_Your task:_ Would you please output all the records exactly as given? Pictures should not appear in the copy.

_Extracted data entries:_

▼

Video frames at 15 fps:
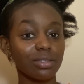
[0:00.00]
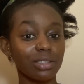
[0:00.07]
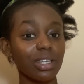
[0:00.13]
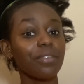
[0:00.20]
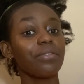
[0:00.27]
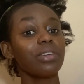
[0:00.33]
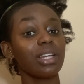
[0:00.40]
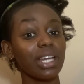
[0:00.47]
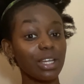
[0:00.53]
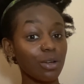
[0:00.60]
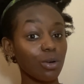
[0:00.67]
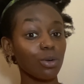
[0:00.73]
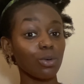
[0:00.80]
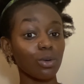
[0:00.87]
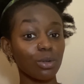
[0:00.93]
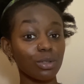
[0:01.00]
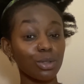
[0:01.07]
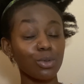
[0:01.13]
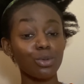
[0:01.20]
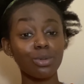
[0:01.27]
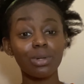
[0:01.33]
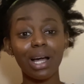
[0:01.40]
if an 8-year-old
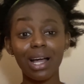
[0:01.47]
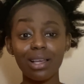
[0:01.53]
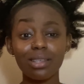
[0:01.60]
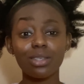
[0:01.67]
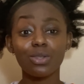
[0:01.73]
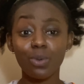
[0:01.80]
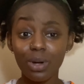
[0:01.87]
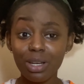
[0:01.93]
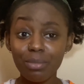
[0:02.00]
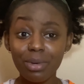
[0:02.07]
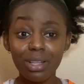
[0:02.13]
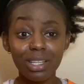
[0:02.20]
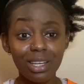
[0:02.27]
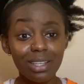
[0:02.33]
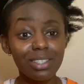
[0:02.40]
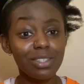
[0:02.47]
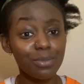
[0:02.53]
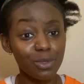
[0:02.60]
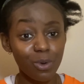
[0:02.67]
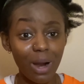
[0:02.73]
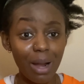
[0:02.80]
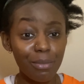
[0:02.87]
who has 20 million
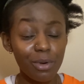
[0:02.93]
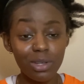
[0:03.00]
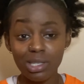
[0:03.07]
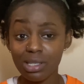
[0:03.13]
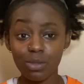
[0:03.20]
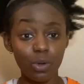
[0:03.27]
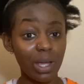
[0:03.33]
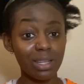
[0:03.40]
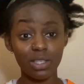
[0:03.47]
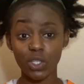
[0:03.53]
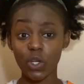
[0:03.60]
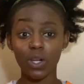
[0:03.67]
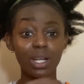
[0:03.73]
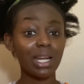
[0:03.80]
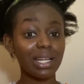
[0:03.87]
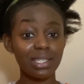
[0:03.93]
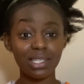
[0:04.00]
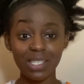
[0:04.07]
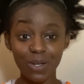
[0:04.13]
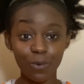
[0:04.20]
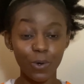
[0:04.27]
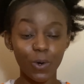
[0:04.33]
subscribers and started at
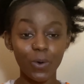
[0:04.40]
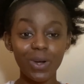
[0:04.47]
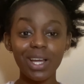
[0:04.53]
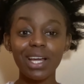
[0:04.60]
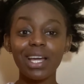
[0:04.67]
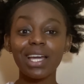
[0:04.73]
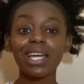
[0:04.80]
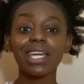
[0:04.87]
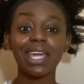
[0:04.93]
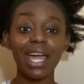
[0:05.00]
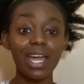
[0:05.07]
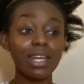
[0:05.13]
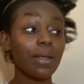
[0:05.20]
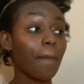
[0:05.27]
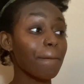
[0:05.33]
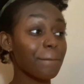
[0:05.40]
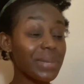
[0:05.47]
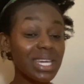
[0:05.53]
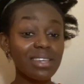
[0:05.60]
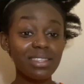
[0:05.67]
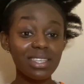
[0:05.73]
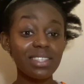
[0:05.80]
0 can
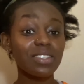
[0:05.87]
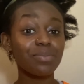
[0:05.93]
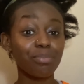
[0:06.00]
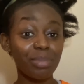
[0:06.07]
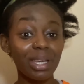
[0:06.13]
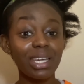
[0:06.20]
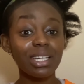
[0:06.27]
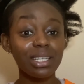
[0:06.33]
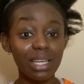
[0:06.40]
be this big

▲

_The completed task:_
Video frames at 15 fps:
[0:00.00]
[0:00.07]
[0:00.13]
[0:00.20]
[0:00.27]
[0:00.33]
[0:00.40]
[0:00.47]
[0:00.53]
[0:00.60]
[0:00.67]
[0:00.73]
[0:00.80]
[0:00.87]
[0:00.93]
[0:01.00]
[0:01.07]
[0:01.13]
[0:01.20]
[0:01.27]
[0:01.33]
[0:01.40]
if an 8-year-old
[0:01.47]
[0:01.53]
[0:01.60]
[0:01.67]
[0:01.73]
[0:01.80]
[0:01.87]
[0:01.93]
[0:02.00]
[0:02.07]
[0:02.13]
[0:02.20]
[0:02.27]
[0:02.33]
[0:02.40]
[0:02.47]
[0:02.53]
[0:02.60]
[0:02.67]
[0:02.73]
[0:02.80]
[0:02.87]
who has 20 million
[0:02.93]
[0:03.00]
[0:03.07]
[0:03.13]
[0:03.20]
[0:03.27]
[0:03.33]
[0:03.40]
[0:03.47]
[0:03.53]
[0:03.60]
[0:03.67]
[0:03.73]
[0:03.80]
[0:03.87]
[0:03.93]
[0:04.00]
[0:04.07]
[0:04.13]
[0:04.20]
[0:04.27]
[0:04.33]
subscribers and started at
[0:04.40]
[0:04.47]
[0:04.53]
[0:04.60]
[0:04.67]
[0:04.73]
[0:04.80]
[0:04.87]
[0:04.93]
[0:05.00]
[0:05.07]
[0:05.13]
[0:05.20]
[0:05.27]
[0:05.33]
[0:05.40]
[0:05.47]
[0:05.53]
[0:05.60]
[0:05.67]
[0:05.73]
[0:05.80]
0 can
[0:05.87]
[0:05.93]
[0:06.00]
[0:06.07]
[0:06.13]
[0:06.20]
[0:06.27]
[0:06.33]
[0:06.40]
be this big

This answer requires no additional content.